- [Exercise]:
Your task is to transcribe all of the records exactly and leave out the pictures.

Stored entries
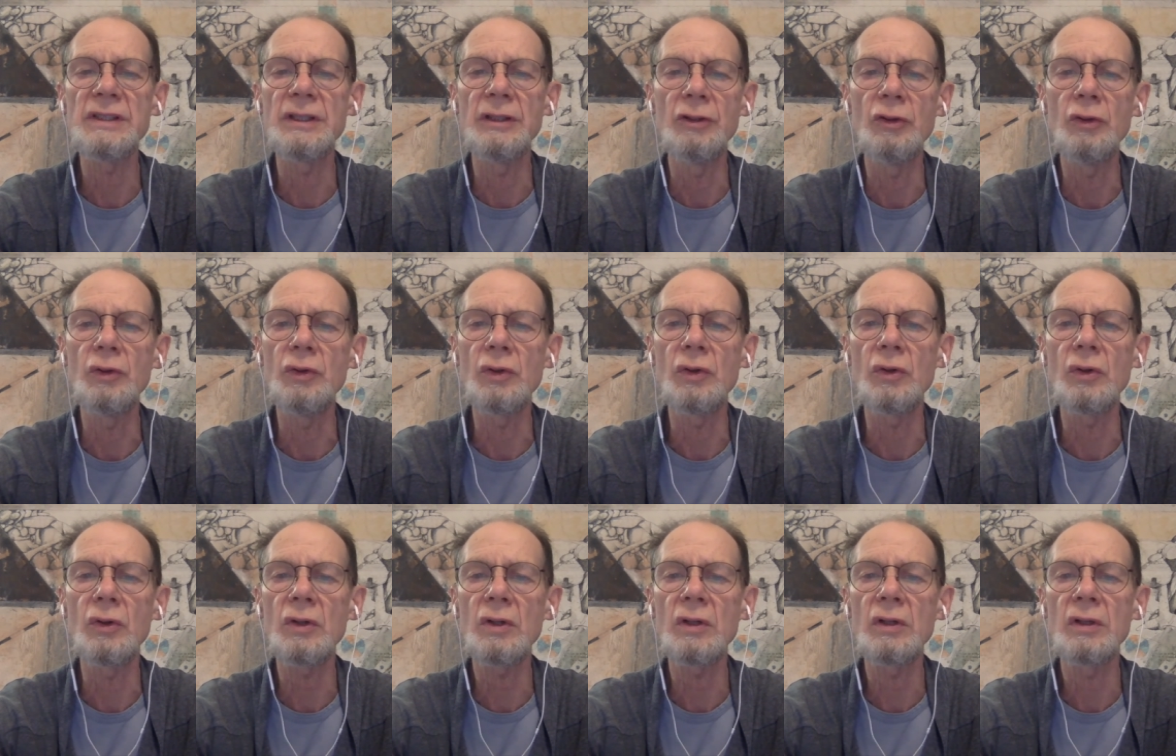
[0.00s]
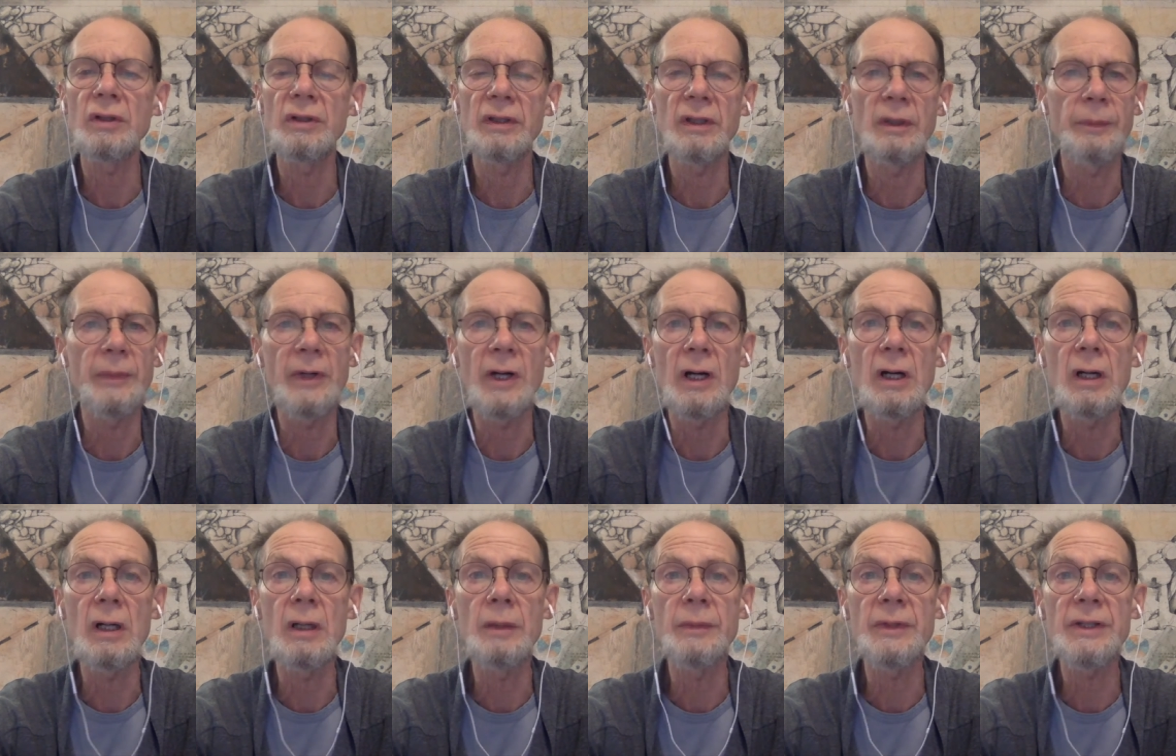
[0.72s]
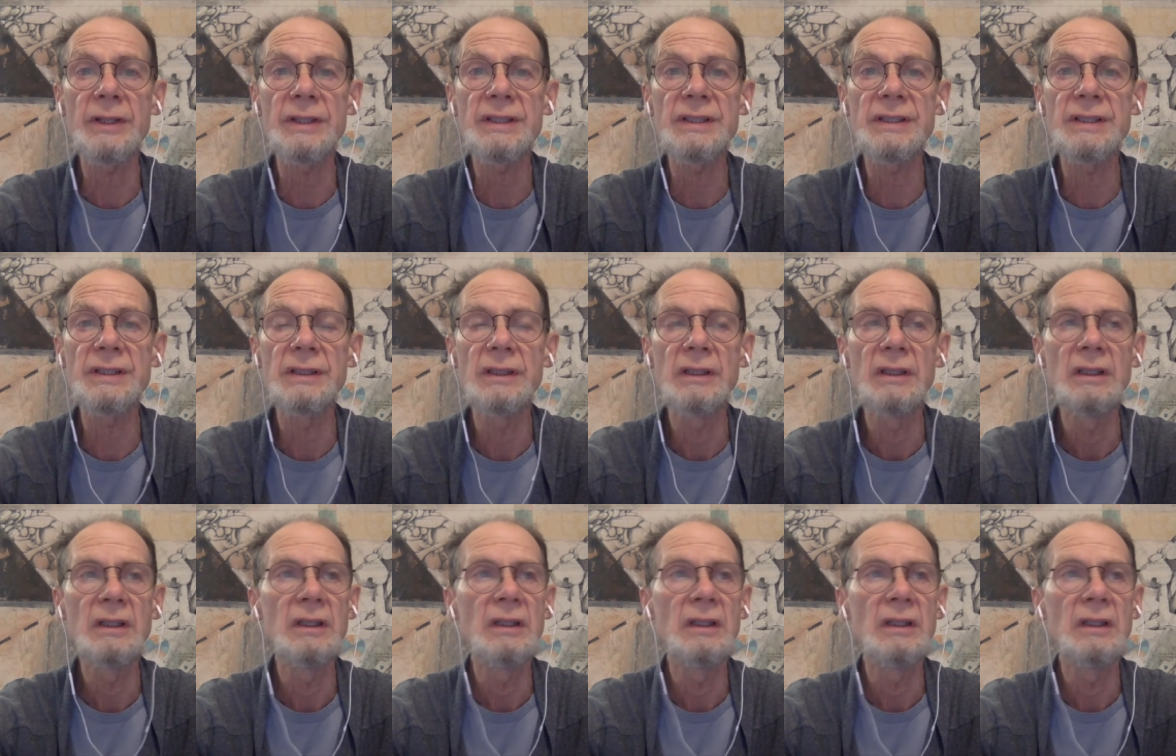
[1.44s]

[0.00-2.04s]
in New York, the Bahamas,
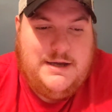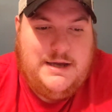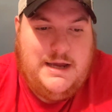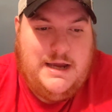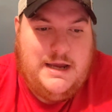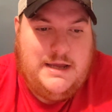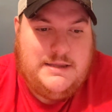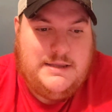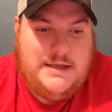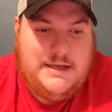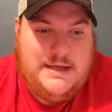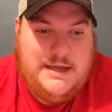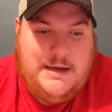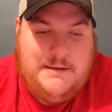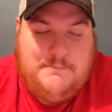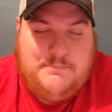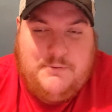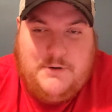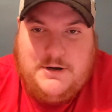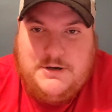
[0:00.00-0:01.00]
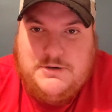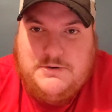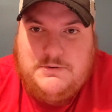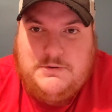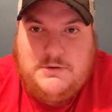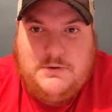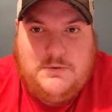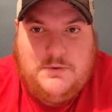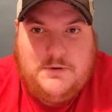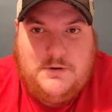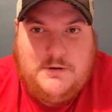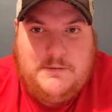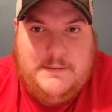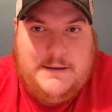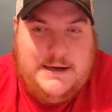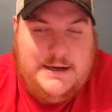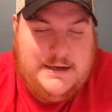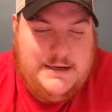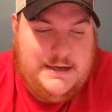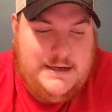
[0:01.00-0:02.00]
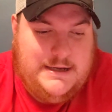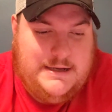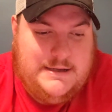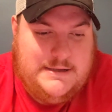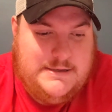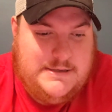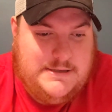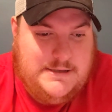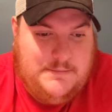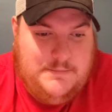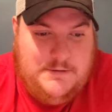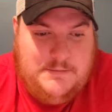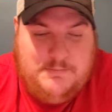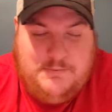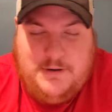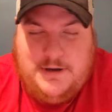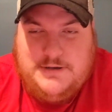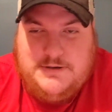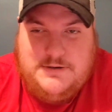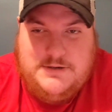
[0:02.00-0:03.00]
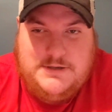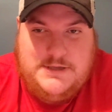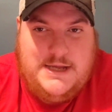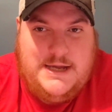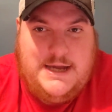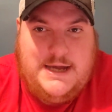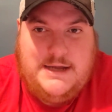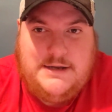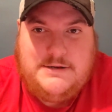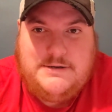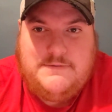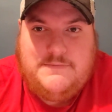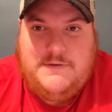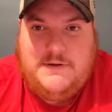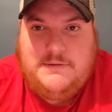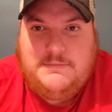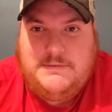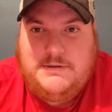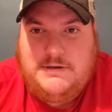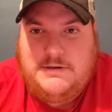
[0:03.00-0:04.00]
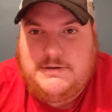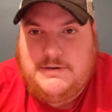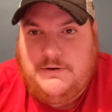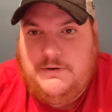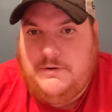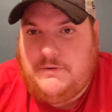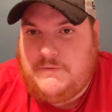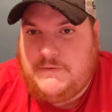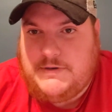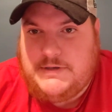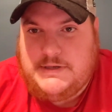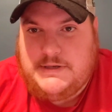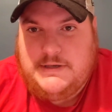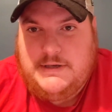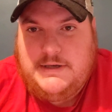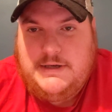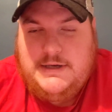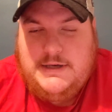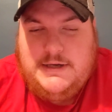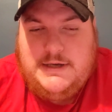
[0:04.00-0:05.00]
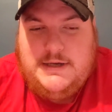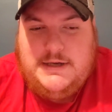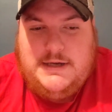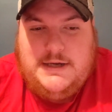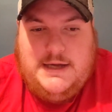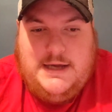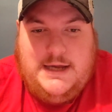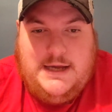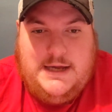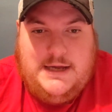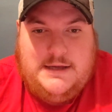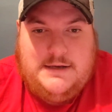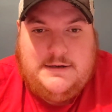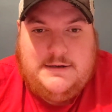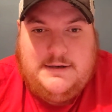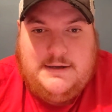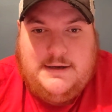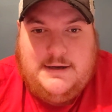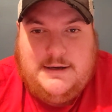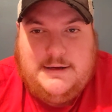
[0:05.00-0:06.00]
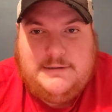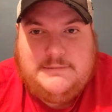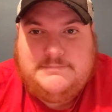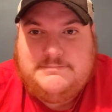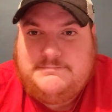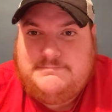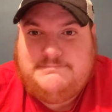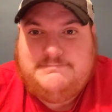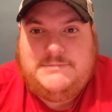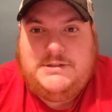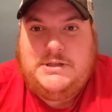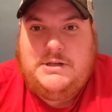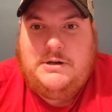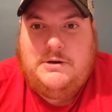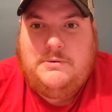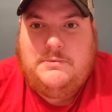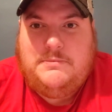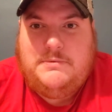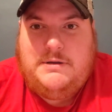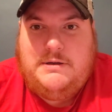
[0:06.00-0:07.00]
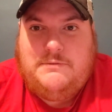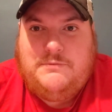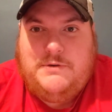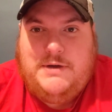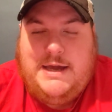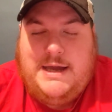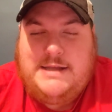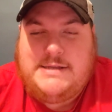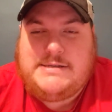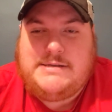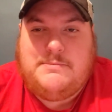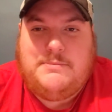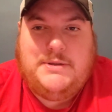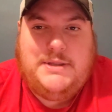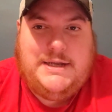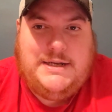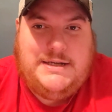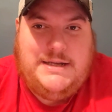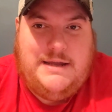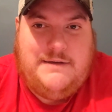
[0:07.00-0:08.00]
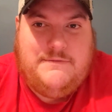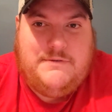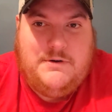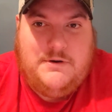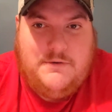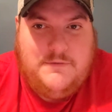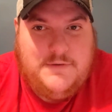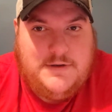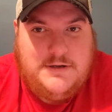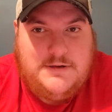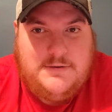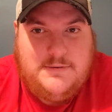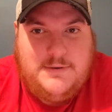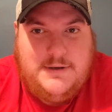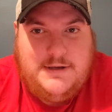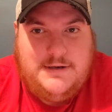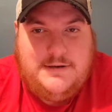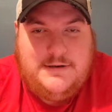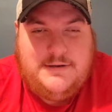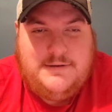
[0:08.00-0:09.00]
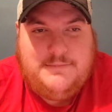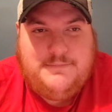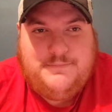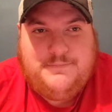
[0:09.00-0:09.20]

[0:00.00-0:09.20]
and they kept pressuring the quarterback, and some of the pressures they had developed into turnovers. And, you know, if we add someone like David Irving to it,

- [Expected output]:
[0.00s]
[0.72s]
[1.44s]

[0.00-2.04s]
in New York, the Bahamas,
[0:00.00-0:01.00]
[0:01.00-0:02.00]
[0:02.00-0:03.00]
[0:03.00-0:04.00]
[0:04.00-0:05.00]
[0:05.00-0:06.00]
[0:06.00-0:07.00]
[0:07.00-0:08.00]
[0:08.00-0:09.00]
[0:09.00-0:09.20]

[0:00.00-0:09.20]
and they kept pressuring the quarterback, and some of the pressures they had developed into turnovers. And, you know, if we add someone like David Irving to it,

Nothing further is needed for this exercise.